BEGIN

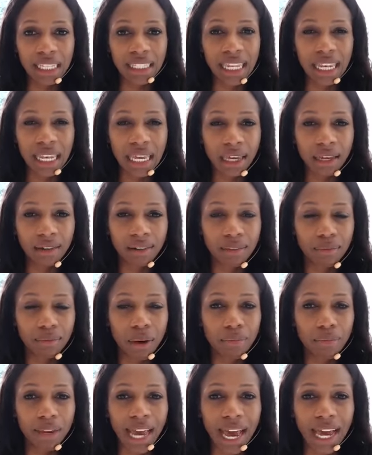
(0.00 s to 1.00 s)
legal
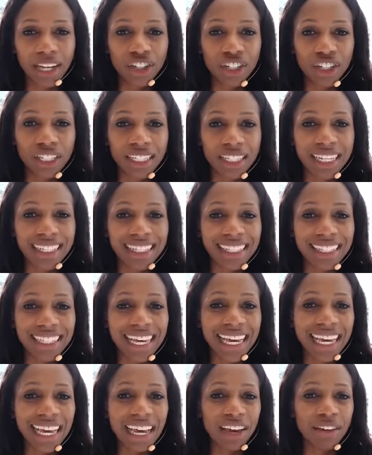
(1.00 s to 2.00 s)
publications and
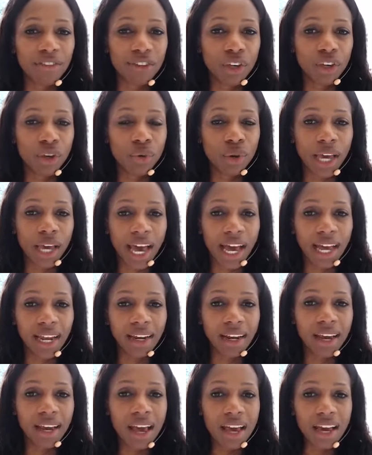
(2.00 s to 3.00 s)
see if you
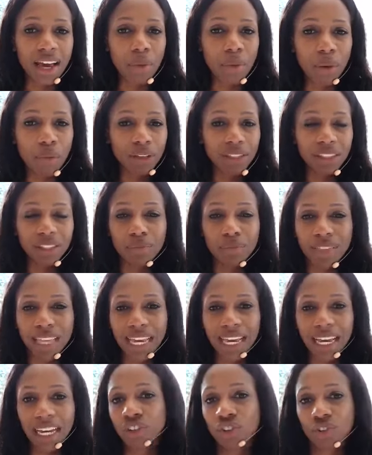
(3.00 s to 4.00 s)
can come up with
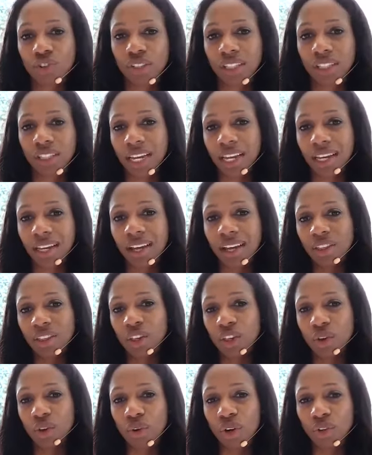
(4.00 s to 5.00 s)
something interesting
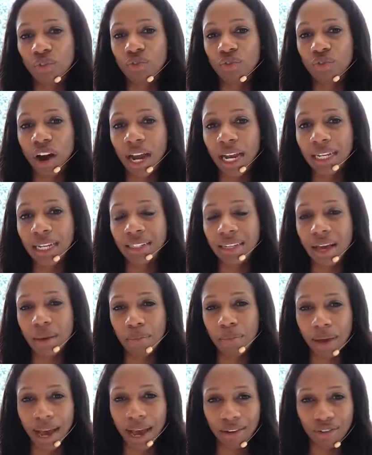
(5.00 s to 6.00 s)
that you could write
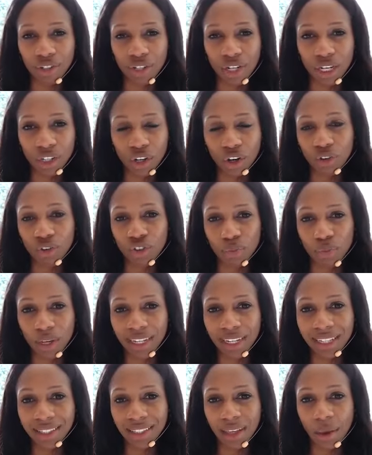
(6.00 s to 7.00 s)
about and
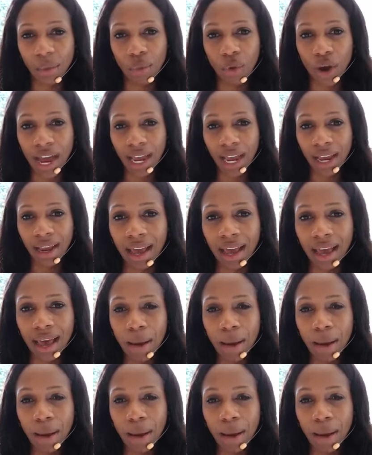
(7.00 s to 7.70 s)
contribute in some way?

END

What you are asked to do: Reproduce the span beginning at the line with "(2.00 s to 3.00 s)" and ending at the last line of the entries above, inclusive, exactly as it stands. Exclude the pictures.

Expected answer:
(2.00 s to 3.00 s)
see if you
(3.00 s to 4.00 s)
can come up with
(4.00 s to 5.00 s)
something interesting
(5.00 s to 6.00 s)
that you could write
(6.00 s to 7.00 s)
about and
(7.00 s to 7.70 s)
contribute in some way?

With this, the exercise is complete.